Test your installation by running a simple MTLLM(MTP) example:
# Create a test file
cat > test.jac << 'EOF'
import from mtllm.llms {OpenAI}
glob llm = OpenAI(model_name="gpt-4o");
def greet(name: str) -> str by llm();
with entry {
print(greet("OOPSLA reviewers"));
}
EOF
# Run the test
jac run test.jac
If successful, you should see a greeting message generated by the LLM.
The following examples demonstrate the three main usage patterns of MTLLM(MTP), corresponding to Figures 8(a), 8(b), and 8(c) in the paper.
MTLLM(MTP) functions allow you to define function signatures with traditional type annotations while delegating implementation to an LLM. The runtime ensures type safety by validating and converting LLM outputs.
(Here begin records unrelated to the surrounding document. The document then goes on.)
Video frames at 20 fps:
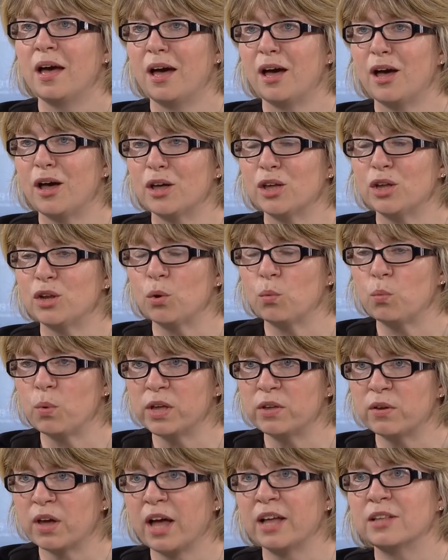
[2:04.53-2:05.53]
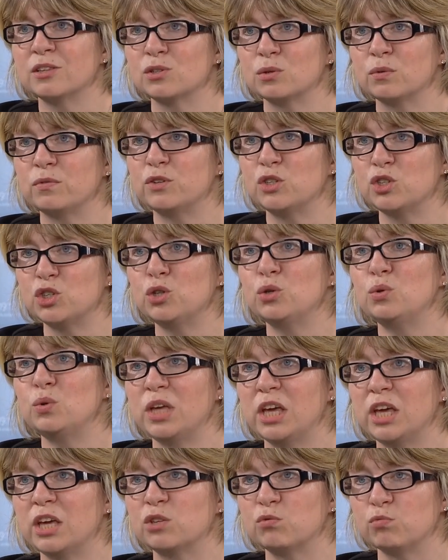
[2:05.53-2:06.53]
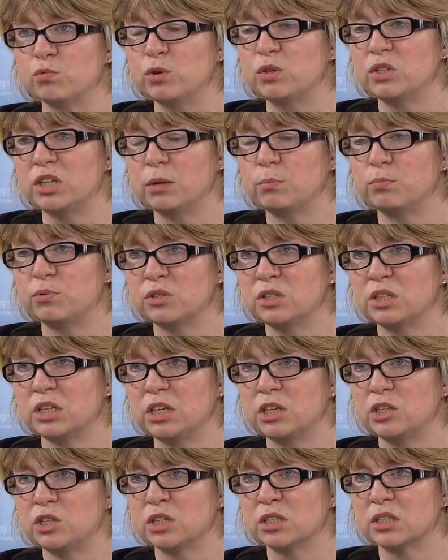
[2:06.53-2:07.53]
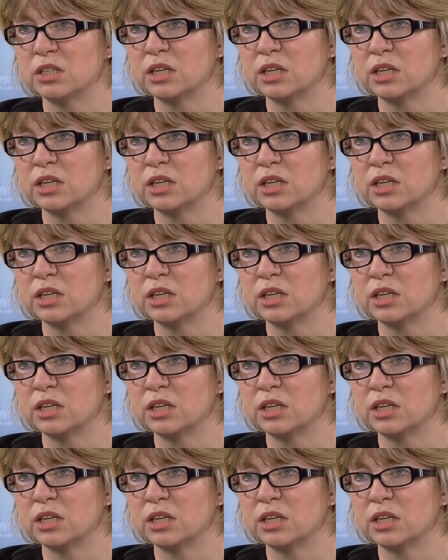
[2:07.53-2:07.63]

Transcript: we cancel for 2 years routine procedures.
Example: Basic function with type enforcement
import from mtllm.llms {OpenAI}
# Initialize the LLM
glob llm = OpenAI(model_name="gpt-4o");
# Define a type-safe LLM function
def calculate_age(cur_year: int, dob: str) -> int by llm();
with entry {
age = calculate_age(cur_year=2025, dob="1998");
print(f"Age: {age}"); # Output is guaranteed to be an integer
}
Run: jac run examples/func.jac
MTLLM(MTP) can generate object fields automatically while maintaining type constraints, enabling AI-driven object initialization with structural guarantees.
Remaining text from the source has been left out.